Get off my [lower] case! (or: Casing, the 1st)

by Michael S. Kaplan, published on 2004/12/02 00:01 -08:00, original URI: http://blogs.msdn.com/michkap/archive/2004/12/02/273619.aspx


"Trying a case the second time is like eating yesterday morning’s oatmeal." -- Lloyd Paul Stryker

Of course when Stryker said this, he was referring to legal jurisprudence. But believe it or not, the quote can be just as applicable to alphabetical casing operations!

For reasons that surpass my understanding, there are many developers who run code that uppercases a lowercasing operation or vice versa as a way of making sure that any one-way mappings are taken out of the equation. They usually do this to try to match the NTFS filesystem, which does not seem to them to have any problems with one-way mappings. Which is just a little bit dumb, since the filesystem works by simple uppercasing. Because of that, the only true one-way mappings that cause these developers to have different behavior in their code are the lowercasing ones.

The problem is most acute in one particular situation (one that seems to come up frequently when people combine the above incorrect technique with extensive test passes). Basically, the issue is that Georgian has spent many years in the Unicode Standard with two scripts encoded, despite the fact that there are three scripts existing. As of Unicode 4.1, the plan is to finally add that third script and provide a two-way case mapping between the two older scripts (the uppercase Khutsuri and the new lowercase Nushkuri), leaving the modern (Mkhedruli) script completely caseless.
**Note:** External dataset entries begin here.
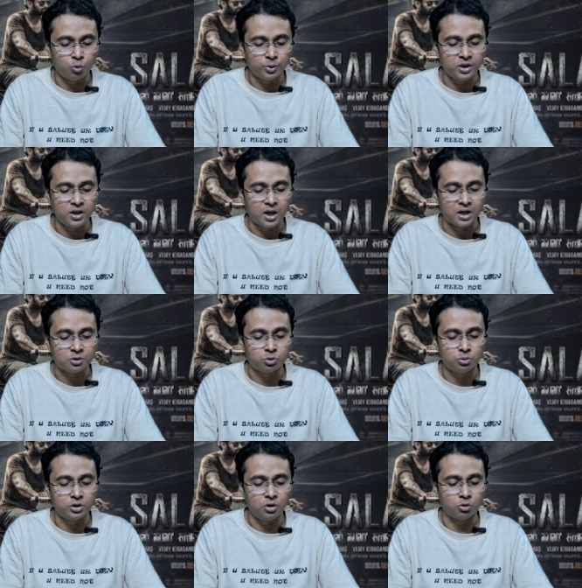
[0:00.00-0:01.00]
কোটি
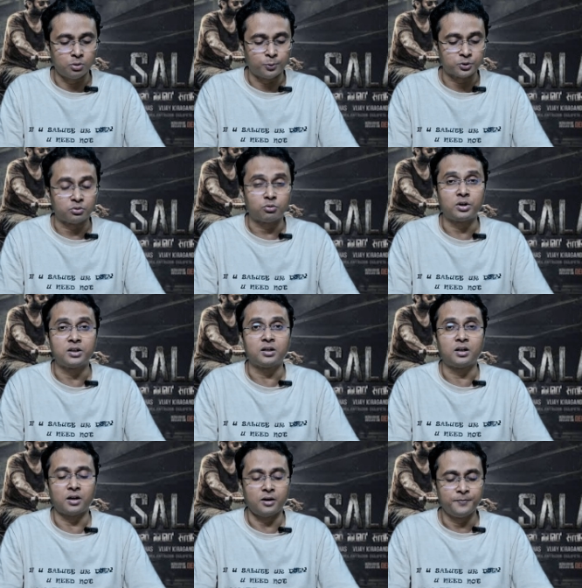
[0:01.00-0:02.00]
আটষট্টি লক্ষ পঁচাত্তর
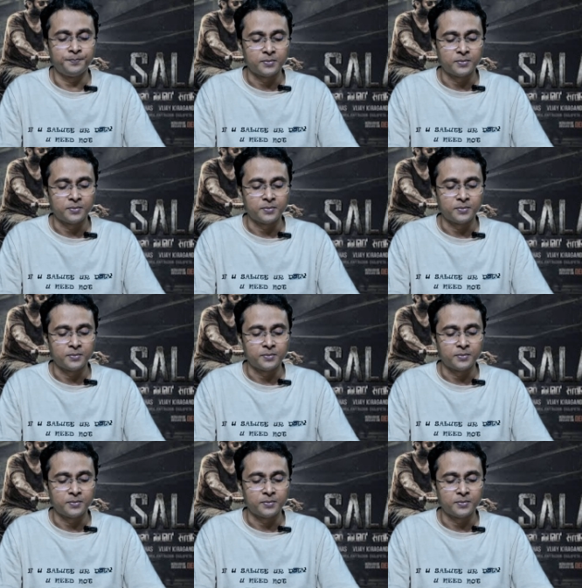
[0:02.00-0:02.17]
হাজার টাকা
Now Mkhedruli has always been caseless according to Unicode so they are fine. We at Microsoft are not so fortunate, because ever since Windows 2000, Microsoft has had a one-way mapping from uppercase Khutsuri to Mkhedruli, but no converse mapping from the caseless Mkhedruli to Khutsuri. No worries for NTFS (which only uppercases), but for those developers who run through two casing operations will get incorrect results back.
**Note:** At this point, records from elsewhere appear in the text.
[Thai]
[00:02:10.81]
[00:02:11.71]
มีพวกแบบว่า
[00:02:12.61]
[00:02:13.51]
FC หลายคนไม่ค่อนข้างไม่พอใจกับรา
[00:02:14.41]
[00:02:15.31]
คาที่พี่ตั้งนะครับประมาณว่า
(Obviously, removing the bogus mapping some time between now and when we have to do the new mapping for Unicode 4.1 would be a good thing, for both Windows and the .NET Framework. More on that when I know more....)

The moral of the story? If you want to mimic the filesystem, then skip the step that the filesystem skips -- no lowercasing!

Future "casing" columns will talk about other fun and un-fun casing factoids, issues, problems, and features in Windows and the .NET Framework.


# Eusebio Rufian-Zilbermann on Thursday, December 02, 2004 6:44 AM:

Very interesting. Yesterday I was trying to explain why upper/lowercasing operations are a bad idea and better avoided whenever possible. Now I can add Georgian to the list of reasons, along with Turkish dotted I's :)

# Norman Diamond on Tuesday, December 21, 2004 7:02 PM:

NTFS only does uppercasing? Which uppercasing? If I understand correctly, the question of whether e with acute accent uppercases to plain E or to E with acute accent depends on the country where the uppercasing is performed. Is it possible to transport a hard disk from one country to another? Or to share it across an international network? What happens to the uppercased filenames?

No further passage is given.